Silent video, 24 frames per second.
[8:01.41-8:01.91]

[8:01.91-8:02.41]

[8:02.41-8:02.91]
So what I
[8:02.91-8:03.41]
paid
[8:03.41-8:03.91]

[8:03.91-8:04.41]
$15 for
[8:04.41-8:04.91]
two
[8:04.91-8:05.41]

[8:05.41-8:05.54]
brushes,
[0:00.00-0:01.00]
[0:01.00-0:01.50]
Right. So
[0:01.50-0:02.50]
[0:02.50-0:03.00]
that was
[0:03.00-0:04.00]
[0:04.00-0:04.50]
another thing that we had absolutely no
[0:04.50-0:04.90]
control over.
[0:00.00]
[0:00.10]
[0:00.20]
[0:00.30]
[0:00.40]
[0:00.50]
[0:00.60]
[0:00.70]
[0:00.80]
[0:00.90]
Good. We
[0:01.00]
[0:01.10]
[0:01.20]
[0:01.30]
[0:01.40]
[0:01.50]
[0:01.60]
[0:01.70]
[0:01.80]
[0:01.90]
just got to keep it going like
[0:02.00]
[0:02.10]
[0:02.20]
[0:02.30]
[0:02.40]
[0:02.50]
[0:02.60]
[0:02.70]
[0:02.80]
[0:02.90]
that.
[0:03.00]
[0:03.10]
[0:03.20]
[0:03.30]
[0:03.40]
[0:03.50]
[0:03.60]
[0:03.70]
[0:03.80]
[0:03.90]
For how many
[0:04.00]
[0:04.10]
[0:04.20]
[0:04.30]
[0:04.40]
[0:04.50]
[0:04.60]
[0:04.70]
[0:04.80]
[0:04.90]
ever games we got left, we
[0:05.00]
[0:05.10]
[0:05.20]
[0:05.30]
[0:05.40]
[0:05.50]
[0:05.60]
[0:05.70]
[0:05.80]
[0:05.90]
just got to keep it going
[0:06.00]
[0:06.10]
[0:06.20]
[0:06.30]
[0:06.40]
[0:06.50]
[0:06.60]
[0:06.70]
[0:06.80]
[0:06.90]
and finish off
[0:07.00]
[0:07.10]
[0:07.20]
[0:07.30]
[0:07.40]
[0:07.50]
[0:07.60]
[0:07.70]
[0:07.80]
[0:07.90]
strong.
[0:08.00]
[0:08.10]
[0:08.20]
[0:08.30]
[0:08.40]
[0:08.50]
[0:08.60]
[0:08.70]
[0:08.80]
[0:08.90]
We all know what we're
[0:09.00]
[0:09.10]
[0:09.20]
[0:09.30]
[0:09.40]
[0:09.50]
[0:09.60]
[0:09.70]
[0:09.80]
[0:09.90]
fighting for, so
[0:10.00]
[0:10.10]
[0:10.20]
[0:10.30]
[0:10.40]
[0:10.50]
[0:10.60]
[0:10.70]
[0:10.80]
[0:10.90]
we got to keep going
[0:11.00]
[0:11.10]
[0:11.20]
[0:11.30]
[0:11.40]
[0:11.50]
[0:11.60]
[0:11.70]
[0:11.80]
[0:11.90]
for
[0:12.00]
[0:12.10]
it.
══════════════════════════════
Produce a verbatim transcription of the entries above.

__PROBLEM SOLUTION__.
Silent video, 24 frames per second.
[8:01.41-8:01.91]

[8:01.91-8:02.41]

[8:02.41-8:02.91]
So what I
[8:02.91-8:03.41]
paid
[8:03.41-8:03.91]

[8:03.91-8:04.41]
$15 for
[8:04.41-8:04.91]
two
[8:04.91-8:05.41]

[8:05.41-8:05.54]
brushes,
[0:00.00-0:01.00]
[0:01.00-0:01.50]
Right. So
[0:01.50-0:02.50]
[0:02.50-0:03.00]
that was
[0:03.00-0:04.00]
[0:04.00-0:04.50]
another thing that we had absolutely no
[0:04.50-0:04.90]
control over.
[0:00.00]
[0:00.10]
[0:00.20]
[0:00.30]
[0:00.40]
[0:00.50]
[0:00.60]
[0:00.70]
[0:00.80]
[0:00.90]
Good. We
[0:01.00]
[0:01.10]
[0:01.20]
[0:01.30]
[0:01.40]
[0:01.50]
[0:01.60]
[0:01.70]
[0:01.80]
[0:01.90]
just got to keep it going like
[0:02.00]
[0:02.10]
[0:02.20]
[0:02.30]
[0:02.40]
[0:02.50]
[0:02.60]
[0:02.70]
[0:02.80]
[0:02.90]
that.
[0:03.00]
[0:03.10]
[0:03.20]
[0:03.30]
[0:03.40]
[0:03.50]
[0:03.60]
[0:03.70]
[0:03.80]
[0:03.90]
For how many
[0:04.00]
[0:04.10]
[0:04.20]
[0:04.30]
[0:04.40]
[0:04.50]
[0:04.60]
[0:04.70]
[0:04.80]
[0:04.90]
ever games we got left, we
[0:05.00]
[0:05.10]
[0:05.20]
[0:05.30]
[0:05.40]
[0:05.50]
[0:05.60]
[0:05.70]
[0:05.80]
[0:05.90]
just got to keep it going
[0:06.00]
[0:06.10]
[0:06.20]
[0:06.30]
[0:06.40]
[0:06.50]
[0:06.60]
[0:06.70]
[0:06.80]
[0:06.90]
and finish off
[0:07.00]
[0:07.10]
[0:07.20]
[0:07.30]
[0:07.40]
[0:07.50]
[0:07.60]
[0:07.70]
[0:07.80]
[0:07.90]
strong.
[0:08.00]
[0:08.10]
[0:08.20]
[0:08.30]
[0:08.40]
[0:08.50]
[0:08.60]
[0:08.70]
[0:08.80]
[0:08.90]
We all know what we're
[0:09.00]
[0:09.10]
[0:09.20]
[0:09.30]
[0:09.40]
[0:09.50]
[0:09.60]
[0:09.70]
[0:09.80]
[0:09.90]
fighting for, so
[0:10.00]
[0:10.10]
[0:10.20]
[0:10.30]
[0:10.40]
[0:10.50]
[0:10.60]
[0:10.70]
[0:10.80]
[0:10.90]
we got to keep going
[0:11.00]
[0:11.10]
[0:11.20]
[0:11.30]
[0:11.40]
[0:11.50]
[0:11.60]
[0:11.70]
[0:11.80]
[0:11.90]
for
[0:12.00]
[0:12.10]
it.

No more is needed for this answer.